Cotton Petroleum Corp. v. New Mexico (1989) was a truly nasty decision for reservation economies. This case allowed a state to stack a severance tax on minerals removed from tribal land on top of a tribal severance tax. The result is either nonrenewable resources extracted from Indian lands become more expensive than the same resources extracted elsewhere, or the tribe must forego taxation. The moral aspect, of course, is that it was originally all Indian land, surface and minerals, and if reservations contained any exploitable mineral resources that was, as a matter of history, largely a lucky accident. Now that the Supreme Court has granted states the power to tax what little the tribes have left, Congress cannot take that power away short of constitutional amendment. Congress could, however, enact severe disincentives for states contemplating the use of that power.

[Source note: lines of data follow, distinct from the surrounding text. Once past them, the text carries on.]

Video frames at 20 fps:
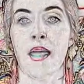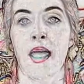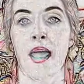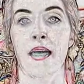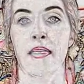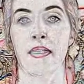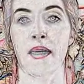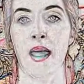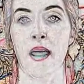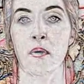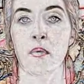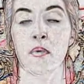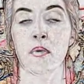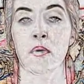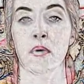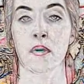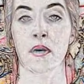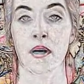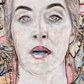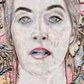and that
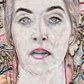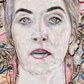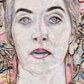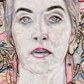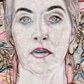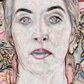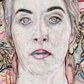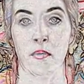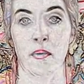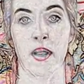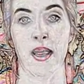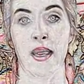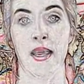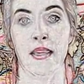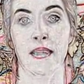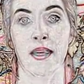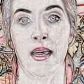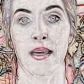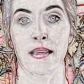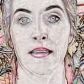will color the way
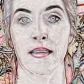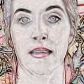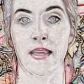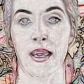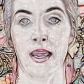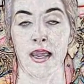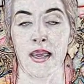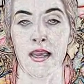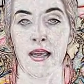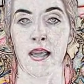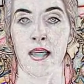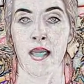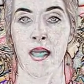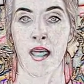that they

City of Sherrill v. Oneida Indian Nation of New York (2005) is one of those cases that leaves you wondering whether history books are allowed in the Supreme Court library. The bottom line is a holding that Indian tribes cannot regain sovereignty over their land by purchase on the free market! The reasoning is that the land fell out of tribal hands, lawfully or unlawfully, so long ago that the tribe lost any sovereignty it might otherwise have had by failure to assert it. The court does not want to inconvenience the state by diminishing its tax base with regained tribal lands. The immorality, of course, is the absurd proposition that the tribe in this case (and most tribes) would have any means to assert their rights before they got rich from the colonists' greed by entering the casino business.

As I said at the beginning of this exercise, other Indian lawyers might disagree with my nominations for the Hall of Shame. A look at the dates on these cases, however, makes a strong case for even non-lawyers that the Indian wars are not over.

Steve Russell, Cherokee Nation of Oklahoma, is a Texas trial court judge by assignment and an associate professor of criminal justice at Indiana University - Bloomington. He is a columnist for Indian Country Today.